Мысли успокоились, проблемы отодвинулись – я понял, что умираю. Осталось сожаление, что не обнял жену на прощание. Точка увеличивалась, притягивала, меня обволокло спокойствие, умиротворение, хотелось скорее раствориться в сиянии, стать светом…
А потом удар невиданной силы – и я перестал существовать.
2. Глава 2. 1993 г., конец апреля, небольшой поселок на юге России
Елена Ивановна расхаживала по кабинету, рассказывая о строении толстого кишечника. Красивая, высокая, ладная, в бежевой блузке и коричневой юбке-карандаше. Волосы она не укладывала лаком или сахаром, как одноклассницы Павлика, да и челки у нее не было.
Борька смотрел на нее, роняя слюни, широко распахнув воловьи глаза, обрамленные густыми черными ресницами. Павлик наблюдал за Борькой и жалел его: без шансов. Елене Ивановне двадцать пять, а ему пятнадцать. Он вполне мог выиграть в номинации «Недоразумение класса» — маленький, щуплый, длинношеий. Цыпленок и лебедь.
Павлик, сидящий на второй парте у двери, глянул на Леночку на первой, и сердце заколотилось. Леночка тоже не делала уродливую челку и не красилась ярко – только светлые помады, и глаза оттеняла едва-едва. Синие, как небо осенью.
Тоже без шансов. Она – совершенство, идеал девушки, и он… Что он ей скажет? У него язык отнимается, если нужно к ней обратиться, а ладони становятся мокрыми. Нет, он не посмеет… Не сегодня так точно. И не завтра.
Русые волосы Леночка забирала в хвост, ногти не красила, не носила вульгарные короткие юбки, не бранилась и не роготала, как большинство одноклассниц. Коснуться ее – осквернить святыню. Так что остается лишь любоваться ею тайно.
Скоро каникулы. Летом он обязательно похудеет, накачается, а осенью отмудохает донимающих его Писа и Агопа и, наверное, станет уверенным и сильным.
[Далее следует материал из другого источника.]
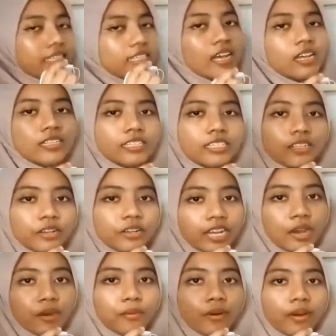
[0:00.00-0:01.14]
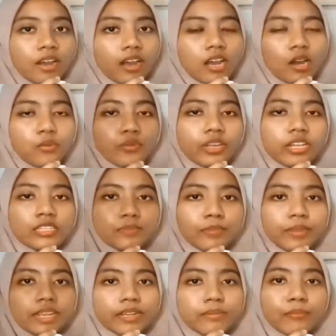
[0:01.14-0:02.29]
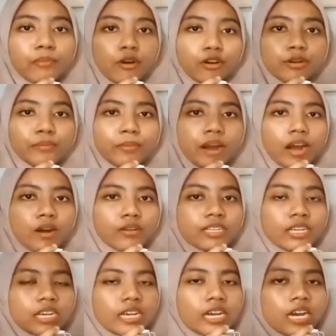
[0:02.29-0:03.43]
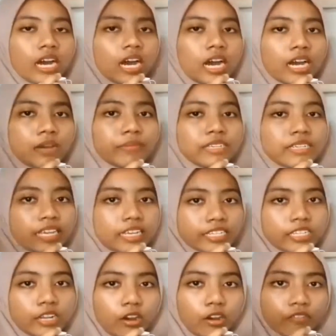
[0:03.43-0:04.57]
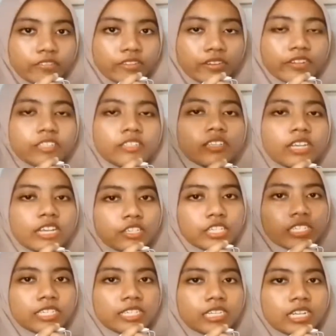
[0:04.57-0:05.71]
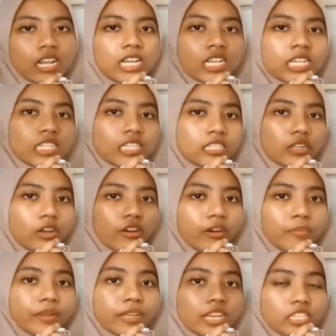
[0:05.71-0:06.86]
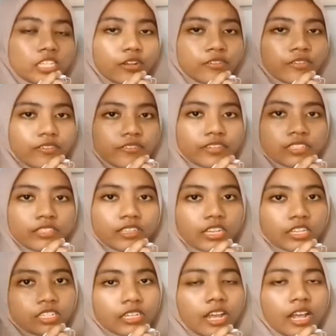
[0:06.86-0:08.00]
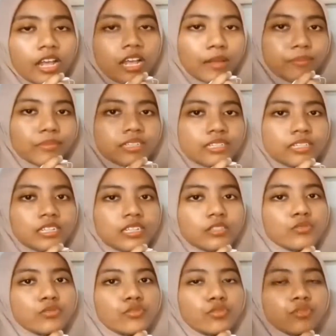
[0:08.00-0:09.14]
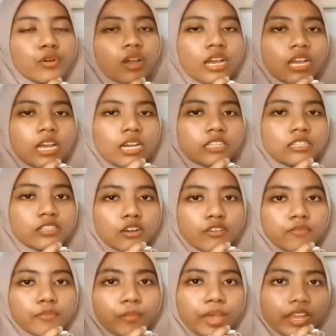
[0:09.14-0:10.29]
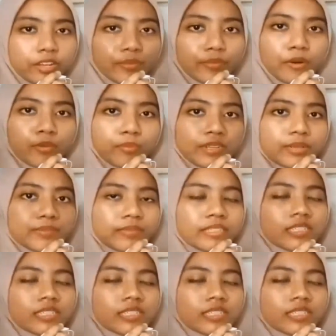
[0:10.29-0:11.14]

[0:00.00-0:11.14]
So now I will explain more about application of differentiation. So application of differentiation helps us to solve many problems.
Прозвенел звонок, Елена Ивановна продиктовала домашнее задание, Павлик торопливо записал в дневник и захлопнул его. Борька поцокал языком, разглядывая на дневнике друга новую наклейку из «Терминатора», и сказал с тоской:
— Ты домой?
— Ну да.
— А я на допы по информатике, — скривился он и стал совсем жалким, сгреб книгу и тетради в дипломат, сел, подождав, пока выйдут его обидчики, коротышка Славка и верзила Дэн, и поплелся к двери. Черные брюки, жилет, рубашка с широкими рукавами, дипломат – не хватает табуретки и скрипочки. Борины родители никак не могли понять, что так уже лет сто не одеваются, и над их сыном смеются.
Борька настойчиво набивался в друзья, но Павлик стыдился его, общался лишь из жалости. Впрочем, он подозревал, что и его стыдились одноклассники, но старался об этом не думать. У настоящего мужчины должен быть один настоящий друг, и это сосед Валентин.
Павел медленно спустился по лестнице, посмотрел на круглые часы, висящие над входной дверью: было без пяти два. Через пять минут уедет двадцать шестой автобус, увезет всех, в том числе задирающих его Писа и Агопа, а через десять минут будет двадцать первый, который с гармошкой и потому всегда пустой. Может быть, удастся прокатиться на красном «мане» с низкими ступеньками, а не на дребезжащем пыльном «икарусе».
На улице припекало почти как летом, и Павлик снял ветровку, затолкал в сумку. Школьный двор был пуст. Техничка в сером фартуке скребла метлой асфальт; возле одноэтажного корпуса, где проходили уроки труда, курили старшеклассники, которые Павлика не трогали.
В боевике сказали бы — «чисто».
В начале кипарисовой аллеи болтали физичка с математичкой – отлично, при них никто не станет дорываться. Подождав, пока они пойдут дальше, Павлик поплелся следом, миновал площадку с лавочками, которую оккупировала пестрая мелкота, играющих в «резиночки» девчонок, курящих старшаков, при виде учителей спрятавших сигареты. За школьным двором было два огороженных дома на несколько хозяев, учительницы свернули туда, наверное, к трудовичке, и Павлик остался один. Постоял подумал, не пойти ли домой пешком, и решил все-таки ехать.